Dataset entries:
****

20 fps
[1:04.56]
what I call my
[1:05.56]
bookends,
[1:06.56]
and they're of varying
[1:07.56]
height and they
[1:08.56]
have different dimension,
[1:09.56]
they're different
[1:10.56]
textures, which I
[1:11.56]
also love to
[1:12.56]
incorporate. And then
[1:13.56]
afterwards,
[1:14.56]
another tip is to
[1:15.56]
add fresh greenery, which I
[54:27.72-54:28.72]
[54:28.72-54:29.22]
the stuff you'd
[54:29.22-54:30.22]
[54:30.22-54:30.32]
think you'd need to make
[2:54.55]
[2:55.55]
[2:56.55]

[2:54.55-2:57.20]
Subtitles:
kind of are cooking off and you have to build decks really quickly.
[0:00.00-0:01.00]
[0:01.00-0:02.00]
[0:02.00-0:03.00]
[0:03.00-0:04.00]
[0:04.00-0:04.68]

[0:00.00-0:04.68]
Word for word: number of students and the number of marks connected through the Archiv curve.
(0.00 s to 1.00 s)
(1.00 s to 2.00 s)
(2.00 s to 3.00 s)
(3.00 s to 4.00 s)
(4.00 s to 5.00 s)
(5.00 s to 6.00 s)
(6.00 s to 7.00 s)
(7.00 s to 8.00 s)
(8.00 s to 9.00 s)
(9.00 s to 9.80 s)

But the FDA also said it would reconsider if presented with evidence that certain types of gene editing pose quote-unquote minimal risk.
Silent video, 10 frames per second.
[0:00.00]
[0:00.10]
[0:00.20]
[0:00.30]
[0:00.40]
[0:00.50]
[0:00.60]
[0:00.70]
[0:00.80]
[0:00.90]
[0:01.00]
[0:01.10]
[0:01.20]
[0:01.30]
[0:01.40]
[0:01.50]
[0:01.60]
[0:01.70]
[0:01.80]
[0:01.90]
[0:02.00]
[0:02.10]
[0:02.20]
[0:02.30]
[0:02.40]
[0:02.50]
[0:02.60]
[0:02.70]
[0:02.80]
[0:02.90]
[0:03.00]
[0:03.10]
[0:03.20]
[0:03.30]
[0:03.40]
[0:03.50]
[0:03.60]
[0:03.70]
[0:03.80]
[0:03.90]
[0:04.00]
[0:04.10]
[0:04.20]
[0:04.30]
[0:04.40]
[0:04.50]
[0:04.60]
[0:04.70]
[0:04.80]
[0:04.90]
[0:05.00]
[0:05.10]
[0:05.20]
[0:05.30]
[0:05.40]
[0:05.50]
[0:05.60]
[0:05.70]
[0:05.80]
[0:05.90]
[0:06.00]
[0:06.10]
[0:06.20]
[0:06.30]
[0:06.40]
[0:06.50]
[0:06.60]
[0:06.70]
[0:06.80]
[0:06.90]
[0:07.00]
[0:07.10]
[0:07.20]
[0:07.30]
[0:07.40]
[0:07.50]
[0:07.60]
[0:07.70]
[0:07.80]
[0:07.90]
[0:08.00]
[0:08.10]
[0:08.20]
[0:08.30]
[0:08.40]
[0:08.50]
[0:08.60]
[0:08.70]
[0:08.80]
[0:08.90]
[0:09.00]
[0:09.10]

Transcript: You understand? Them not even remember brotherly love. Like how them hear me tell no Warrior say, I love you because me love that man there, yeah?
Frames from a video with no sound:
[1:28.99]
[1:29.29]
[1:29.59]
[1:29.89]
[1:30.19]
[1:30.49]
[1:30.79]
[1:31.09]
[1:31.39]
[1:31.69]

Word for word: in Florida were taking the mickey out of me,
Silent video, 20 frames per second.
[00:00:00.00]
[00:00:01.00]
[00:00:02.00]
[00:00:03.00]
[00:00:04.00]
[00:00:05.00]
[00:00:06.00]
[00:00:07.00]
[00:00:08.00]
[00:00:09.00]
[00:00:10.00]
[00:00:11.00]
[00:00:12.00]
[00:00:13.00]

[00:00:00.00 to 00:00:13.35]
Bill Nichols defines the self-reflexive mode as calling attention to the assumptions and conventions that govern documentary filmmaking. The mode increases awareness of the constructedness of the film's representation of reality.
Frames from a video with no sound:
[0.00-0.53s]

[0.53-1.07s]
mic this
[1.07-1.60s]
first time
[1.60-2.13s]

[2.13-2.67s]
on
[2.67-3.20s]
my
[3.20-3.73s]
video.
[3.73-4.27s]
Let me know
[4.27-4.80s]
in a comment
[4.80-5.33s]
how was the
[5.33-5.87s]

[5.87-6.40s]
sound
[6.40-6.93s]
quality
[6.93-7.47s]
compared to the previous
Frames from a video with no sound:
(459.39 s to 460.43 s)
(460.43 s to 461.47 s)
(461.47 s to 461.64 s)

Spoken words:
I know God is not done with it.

****

> Exercise aim: The lines you need are those with the word "Silent"; list them from the entries.

> Answer to the problem:
Silent video, 10 frames per second.
Silent video, 20 frames per second.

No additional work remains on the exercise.